Tengo mío para soñar tu cumbre
no más herramienta que mi tesón
y en el centro mismo del corazón
un amor ardiendo para tu lumbre.

Así empezaba el soneto veinticinco. Y si a alguien le horroriza, mejor que ni intente leer el resto ni los otros veintinueve sonetos, porque me parece lo más potable de todos ellos. Pero me vuelvo a desviar del tema. Pienso que el Diecinueve fue un burdo y ridículo intento de reformular y completar el poema de Cortázar.

Navegan la noche estrellas de cera,
barcas venidas de mares lejanos,
velas henchidas de vientos arcanos
siempre al soslayo del alba primera.

Todo el infinito que el tiempo dijera
son espejos de plata y brillos ancianos,
son estrellas de cera y fuegos livianos
en el mar seco que la noche genera.

Un hilo de voz que el silencio enhebra
allí por donde el vacío se quiebra
y ya para siempre debiera reinar.

Luz de vida que en la muerte se integra,
cosecha blanca en la noche negra
cautiva en las redes de un loco soñar.

Pero no di con la tecla. Lo mejor que tiene la poesía es que es un fracaso casi siempre sin testigos.

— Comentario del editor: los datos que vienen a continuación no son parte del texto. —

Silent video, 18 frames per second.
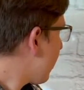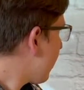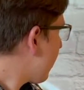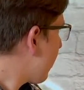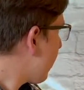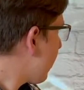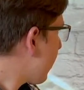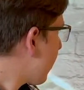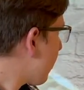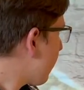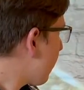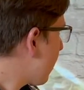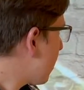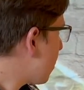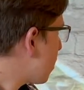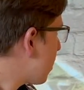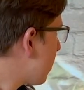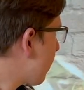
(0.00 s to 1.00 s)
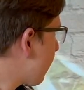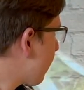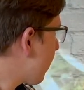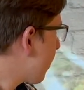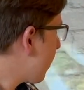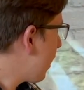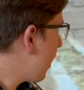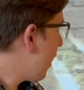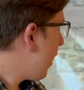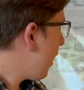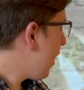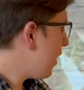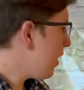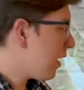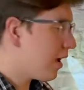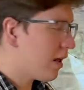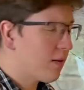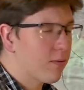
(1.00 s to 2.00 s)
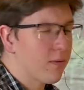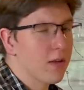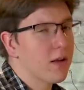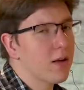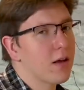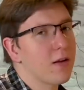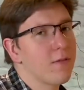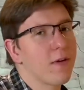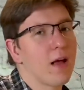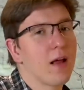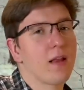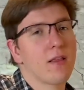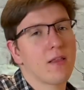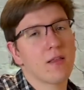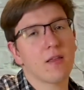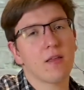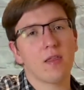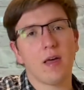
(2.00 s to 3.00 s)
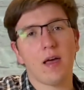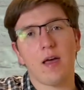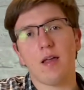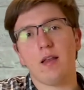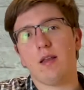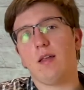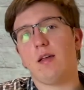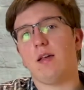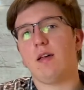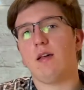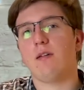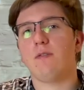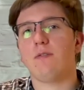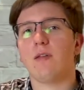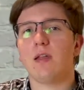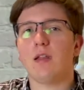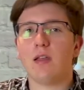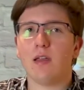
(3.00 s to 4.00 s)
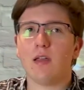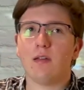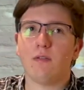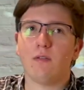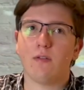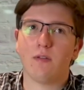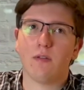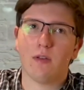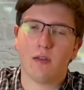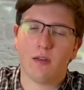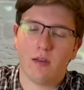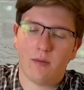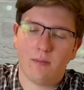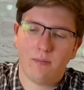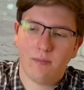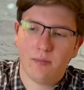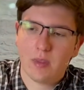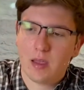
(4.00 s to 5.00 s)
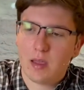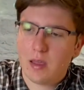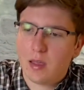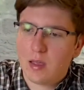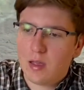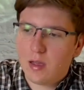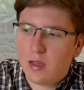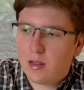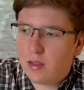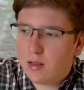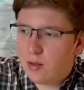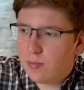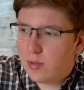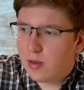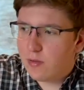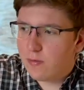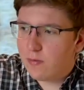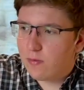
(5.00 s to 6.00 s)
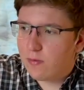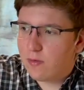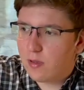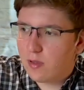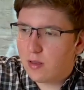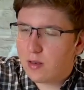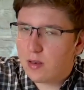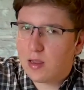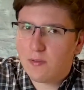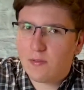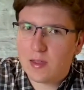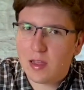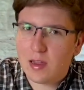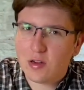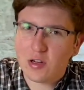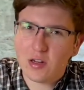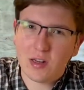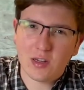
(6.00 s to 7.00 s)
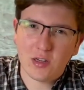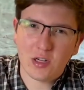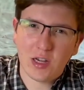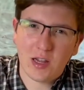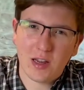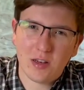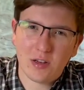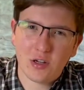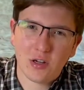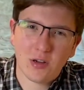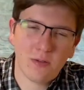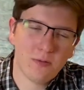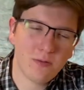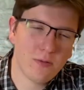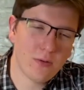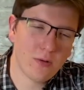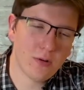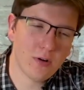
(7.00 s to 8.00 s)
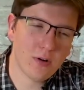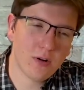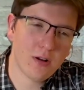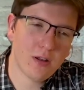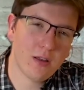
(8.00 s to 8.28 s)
nice decorations, and again, it kind of adds to that feeling of a little bit of deviation and change forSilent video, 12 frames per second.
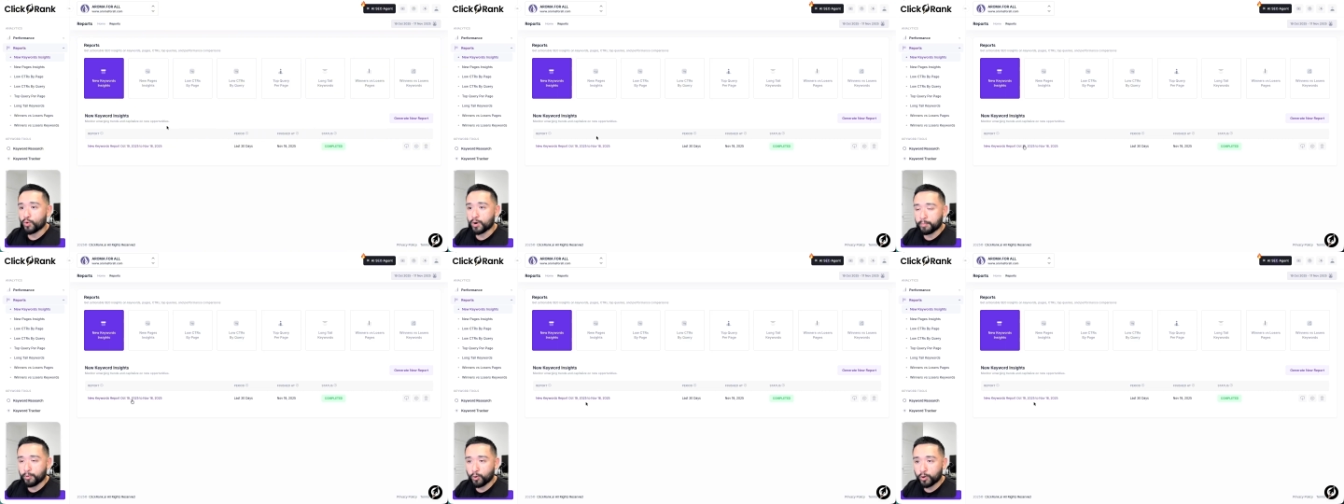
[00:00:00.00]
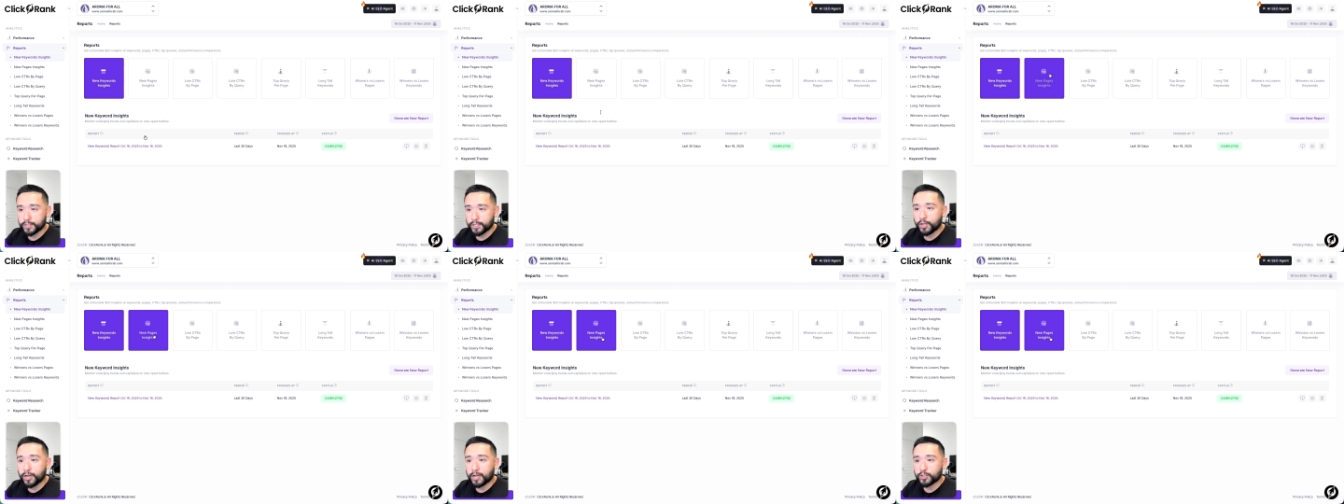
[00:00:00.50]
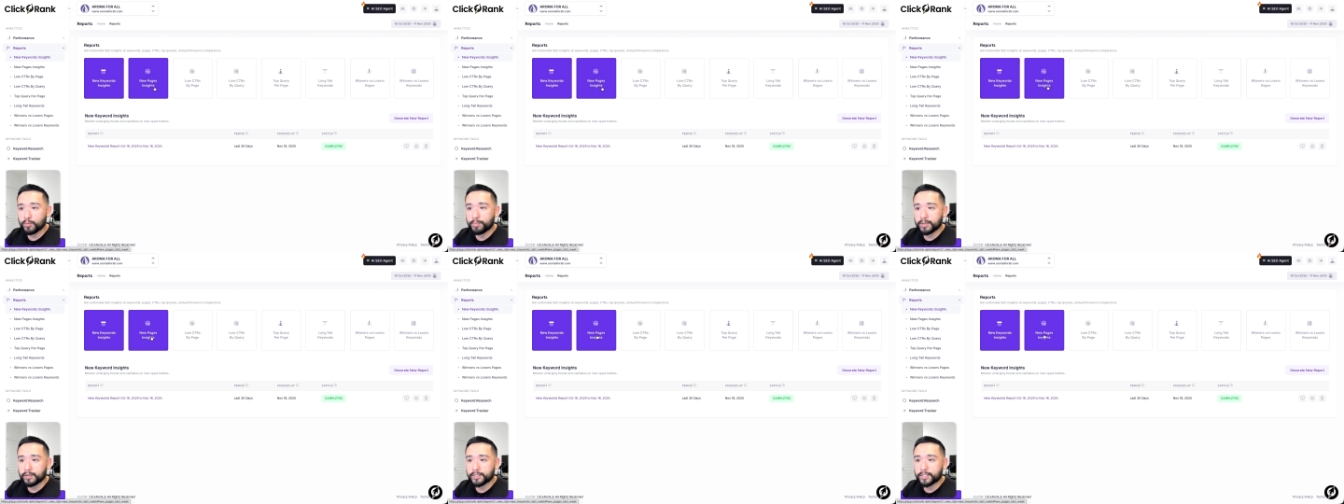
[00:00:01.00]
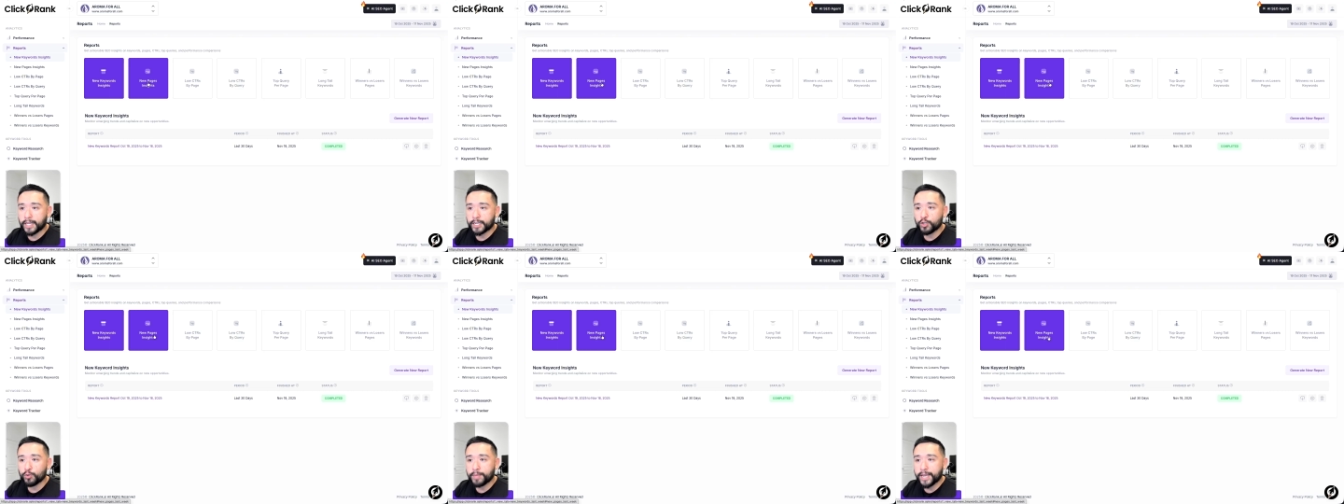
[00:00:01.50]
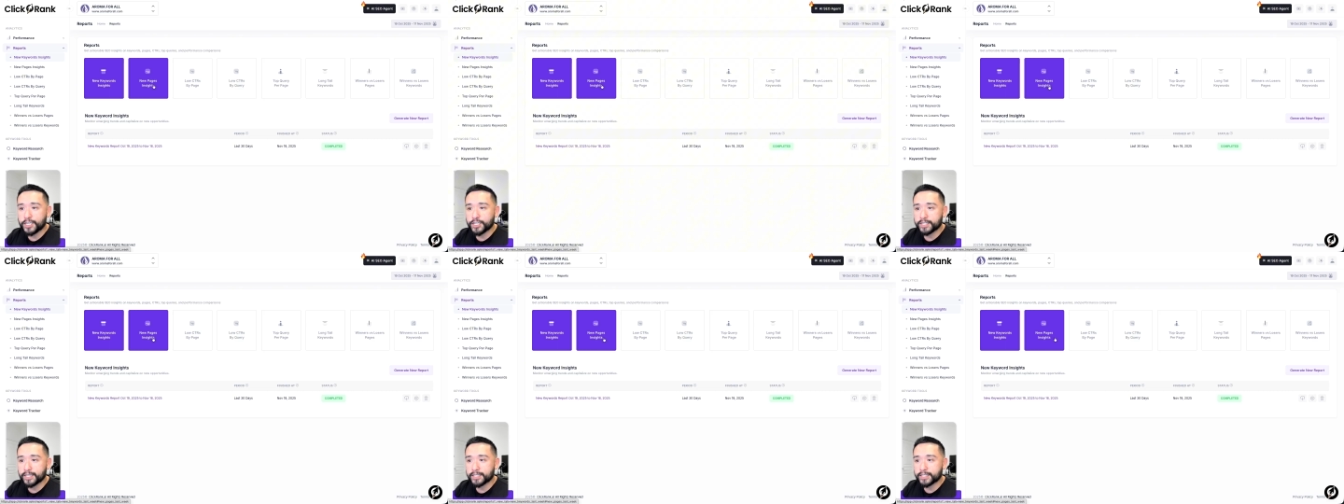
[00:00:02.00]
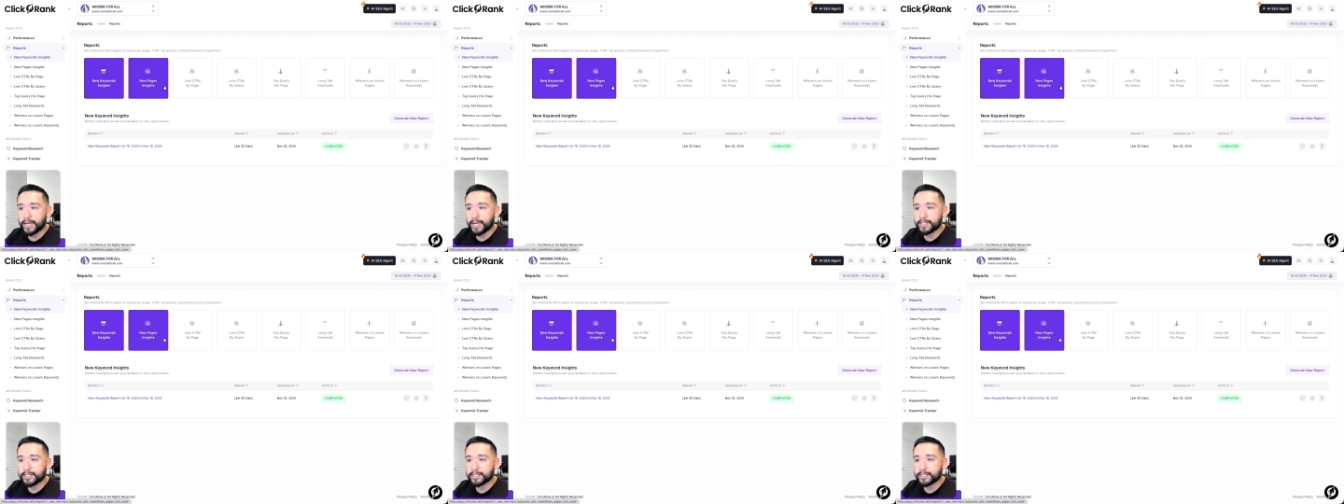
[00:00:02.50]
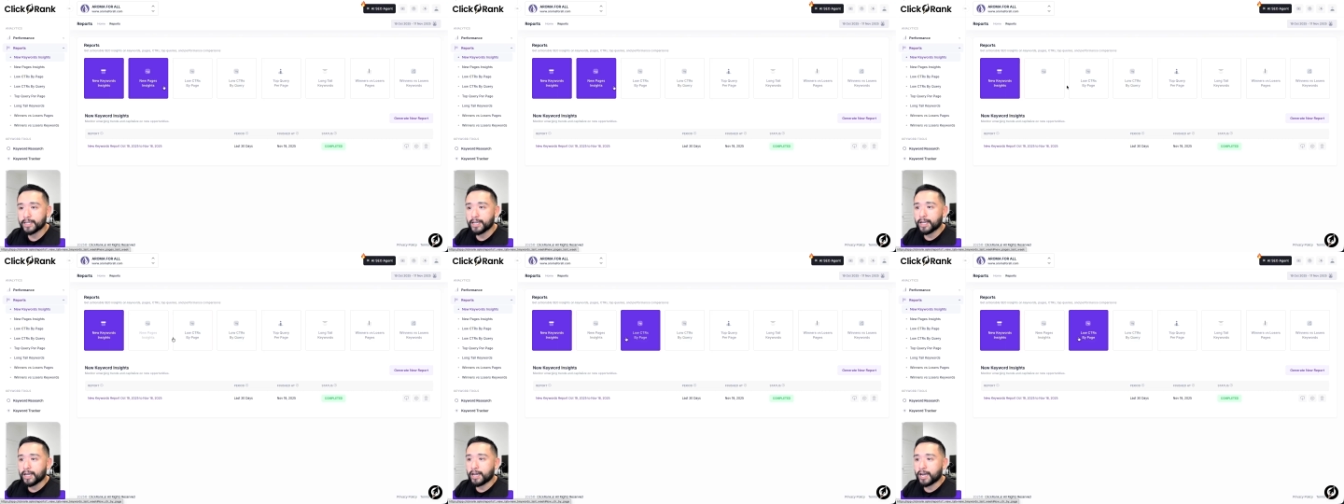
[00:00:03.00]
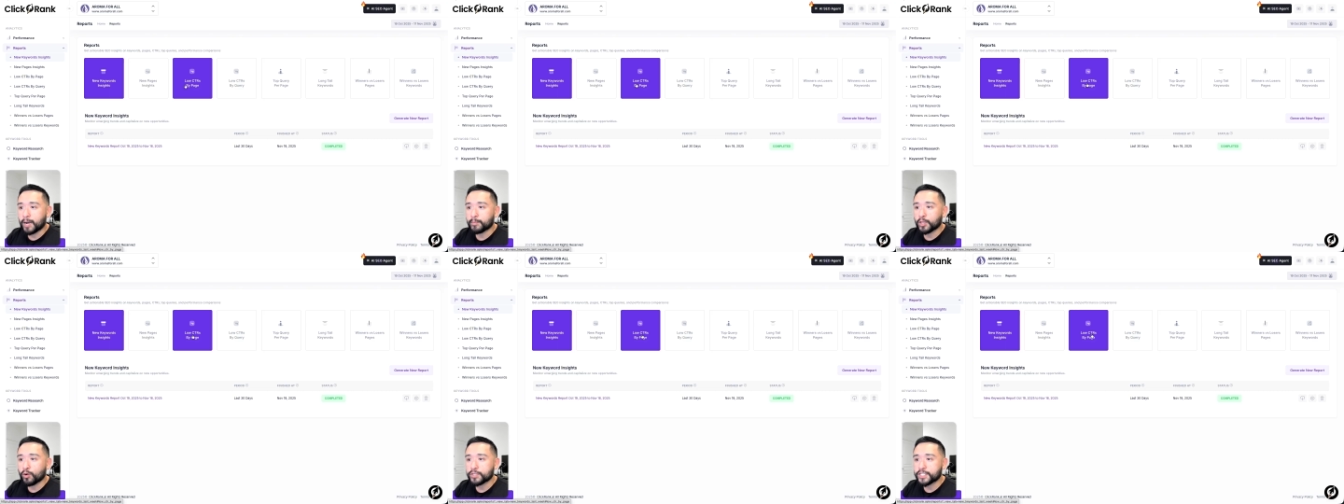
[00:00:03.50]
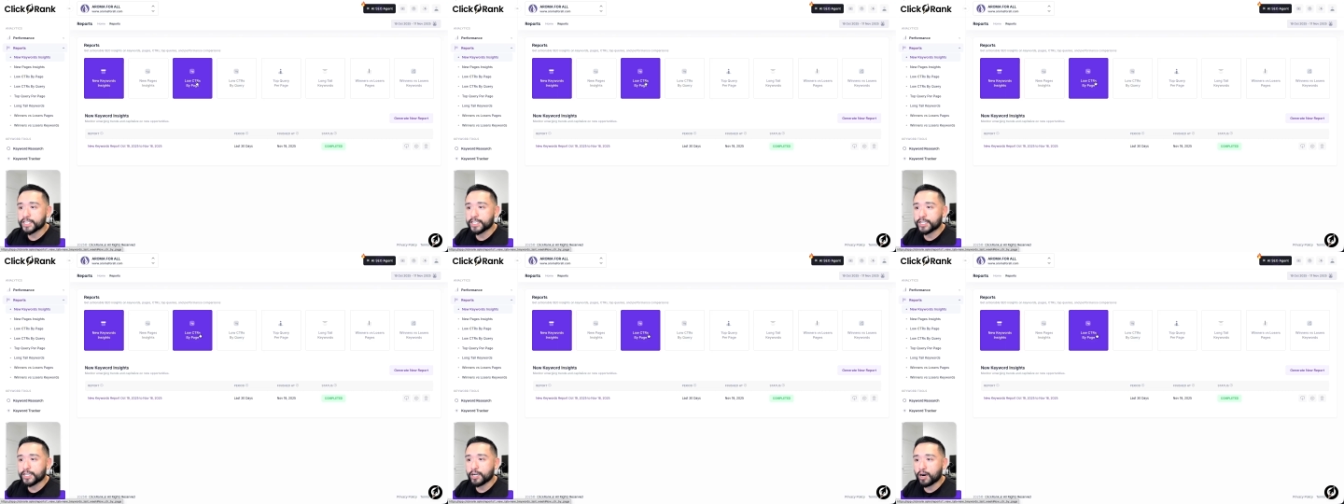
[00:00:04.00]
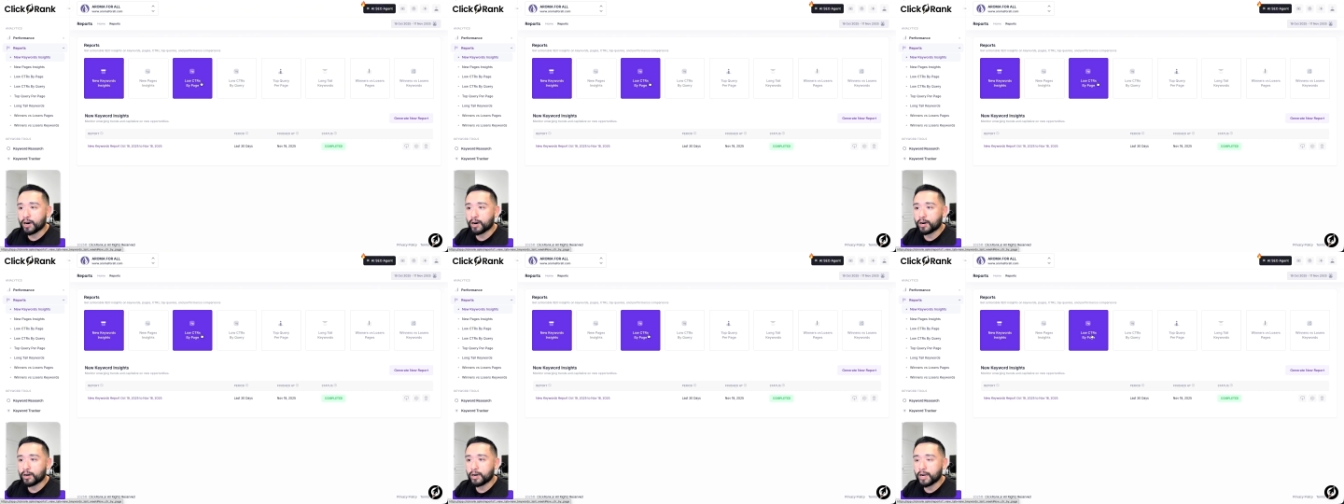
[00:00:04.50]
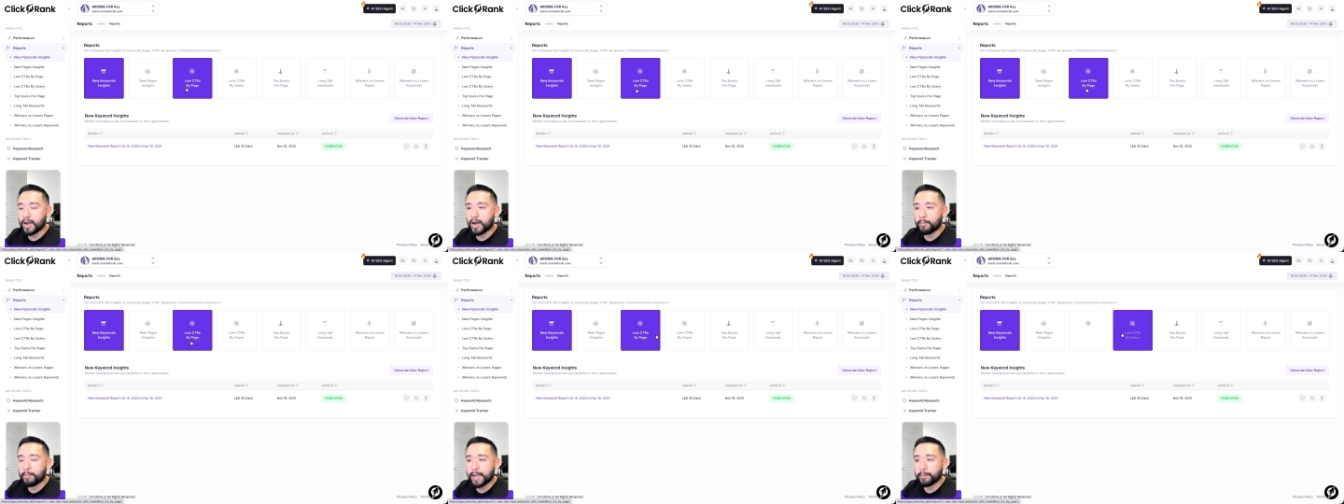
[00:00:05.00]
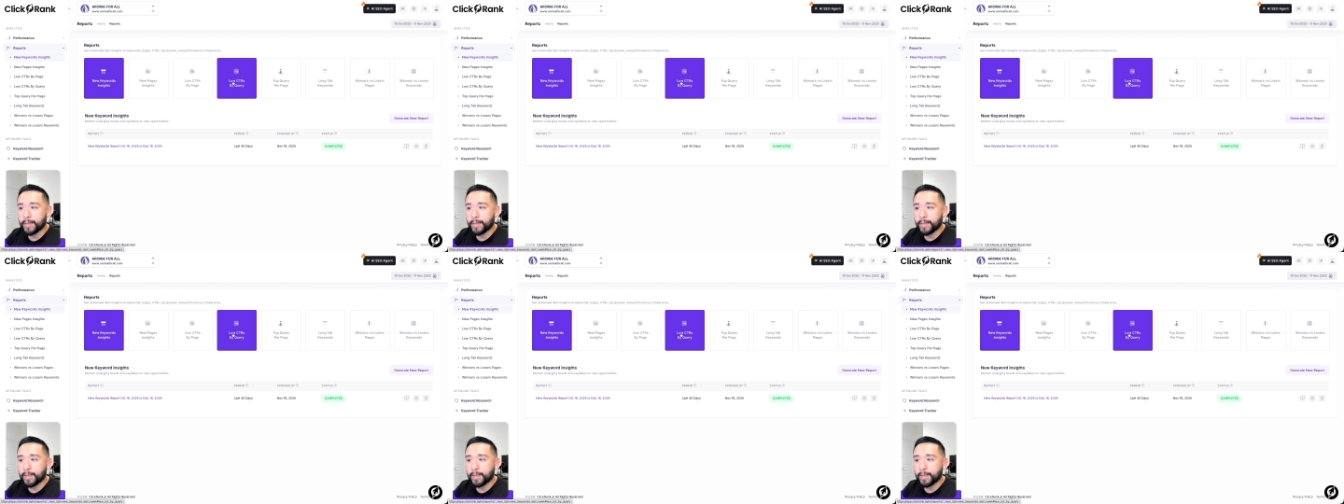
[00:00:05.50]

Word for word: Reports. You could also build like new pages insights, um, low CTR uh, by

El otro día, mientras caminaba entre una biblioteca y otra, entre la que esté en la glorieta de Iglesia y la que está en la de Cuatro Caminos, las dos que frecuento, escuchando la radio con los auriculares, y la música parecía dictarme nuevos poemas mientras caminaba por la acera de los pares, me preguntaba si tendría alguna importancia que volviese a intentarlo, si ahora que están claras las cosas, ahora que es evidente hacia que he derivado, ahora que chapoteo en la inutilidad absoluta, que nada hago para justificar mi existencia, ni siquiera el gasto de aire cuando respiro, ahora que soy en definitiva un ser perfectamente superfluo, si tendrá importancia, digo, que vuelva a dedicarme a una actividad tan superflua como es la poesía. Huelga buscar una respuesta.